YOUR INSTRUCTIONS:
The records below must be copied out completely and exactly.

SOURCE MATERIAL:
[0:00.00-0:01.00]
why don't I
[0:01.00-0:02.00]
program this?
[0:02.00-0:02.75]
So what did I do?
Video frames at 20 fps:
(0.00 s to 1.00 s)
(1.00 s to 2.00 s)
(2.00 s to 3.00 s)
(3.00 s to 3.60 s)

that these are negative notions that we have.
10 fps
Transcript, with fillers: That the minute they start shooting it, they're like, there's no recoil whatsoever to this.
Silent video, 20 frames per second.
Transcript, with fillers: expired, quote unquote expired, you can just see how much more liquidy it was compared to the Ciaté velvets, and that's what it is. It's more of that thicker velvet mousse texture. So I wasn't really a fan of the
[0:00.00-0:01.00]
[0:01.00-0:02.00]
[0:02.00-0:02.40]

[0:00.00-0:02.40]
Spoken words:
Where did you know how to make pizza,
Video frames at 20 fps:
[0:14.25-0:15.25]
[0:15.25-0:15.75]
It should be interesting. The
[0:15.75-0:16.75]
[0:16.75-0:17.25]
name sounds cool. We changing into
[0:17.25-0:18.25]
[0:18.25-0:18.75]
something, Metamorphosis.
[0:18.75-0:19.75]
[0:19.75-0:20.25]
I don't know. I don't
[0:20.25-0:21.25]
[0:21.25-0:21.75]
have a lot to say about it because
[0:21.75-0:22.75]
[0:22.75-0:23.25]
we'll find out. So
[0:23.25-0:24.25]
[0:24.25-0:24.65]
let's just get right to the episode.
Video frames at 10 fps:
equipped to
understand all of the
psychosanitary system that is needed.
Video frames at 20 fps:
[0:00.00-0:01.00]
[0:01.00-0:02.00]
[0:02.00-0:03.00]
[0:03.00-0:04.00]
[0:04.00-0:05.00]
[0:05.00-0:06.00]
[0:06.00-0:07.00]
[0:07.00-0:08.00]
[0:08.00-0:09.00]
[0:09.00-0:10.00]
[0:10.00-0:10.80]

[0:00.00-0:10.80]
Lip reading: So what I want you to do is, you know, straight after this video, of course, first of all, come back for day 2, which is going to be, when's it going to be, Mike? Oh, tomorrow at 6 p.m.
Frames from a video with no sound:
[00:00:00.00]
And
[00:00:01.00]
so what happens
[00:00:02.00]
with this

EXERCISE RESPONSE:
[0:00.00-0:01.00]
why don't I
[0:01.00-0:02.00]
program this?
[0:02.00-0:02.75]
So what did I do?
Video frames at 20 fps:
(0.00 s to 1.00 s)
(1.00 s to 2.00 s)
(2.00 s to 3.00 s)
(3.00 s to 3.60 s)

that these are negative notions that we have.
10 fps
Transcript, with fillers: That the minute they start shooting it, they're like, there's no recoil whatsoever to this.
Silent video, 20 frames per second.
Transcript, with fillers: expired, quote unquote expired, you can just see how much more liquidy it was compared to the Ciaté velvets, and that's what it is. It's more of that thicker velvet mousse texture. So I wasn't really a fan of the
[0:00.00-0:01.00]
[0:01.00-0:02.00]
[0:02.00-0:02.40]

[0:00.00-0:02.40]
Spoken words:
Where did you know how to make pizza,
Video frames at 20 fps:
[0:14.25-0:15.25]
[0:15.25-0:15.75]
It should be interesting. The
[0:15.75-0:16.75]
[0:16.75-0:17.25]
name sounds cool. We changing into
[0:17.25-0:18.25]
[0:18.25-0:18.75]
something, Metamorphosis.
[0:18.75-0:19.75]
[0:19.75-0:20.25]
I don't know. I don't
[0:20.25-0:21.25]
[0:21.25-0:21.75]
have a lot to say about it because
[0:21.75-0:22.75]
[0:22.75-0:23.25]
we'll find out. So
[0:23.25-0:24.25]
[0:24.25-0:24.65]
let's just get right to the episode.
Video frames at 10 fps:
equipped to
understand all of the
psychosanitary system that is needed.
Video frames at 20 fps:
[0:00.00-0:01.00]
[0:01.00-0:02.00]
[0:02.00-0:03.00]
[0:03.00-0:04.00]
[0:04.00-0:05.00]
[0:05.00-0:06.00]
[0:06.00-0:07.00]
[0:07.00-0:08.00]
[0:08.00-0:09.00]
[0:09.00-0:10.00]
[0:10.00-0:10.80]

[0:00.00-0:10.80]
Lip reading: So what I want you to do is, you know, straight after this video, of course, first of all, come back for day 2, which is going to be, when's it going to be, Mike? Oh, tomorrow at 6 p.m.
Frames from a video with no sound:
[00:00:00.00]
And
[00:00:01.00]
so what happens
[00:00:02.00]
with this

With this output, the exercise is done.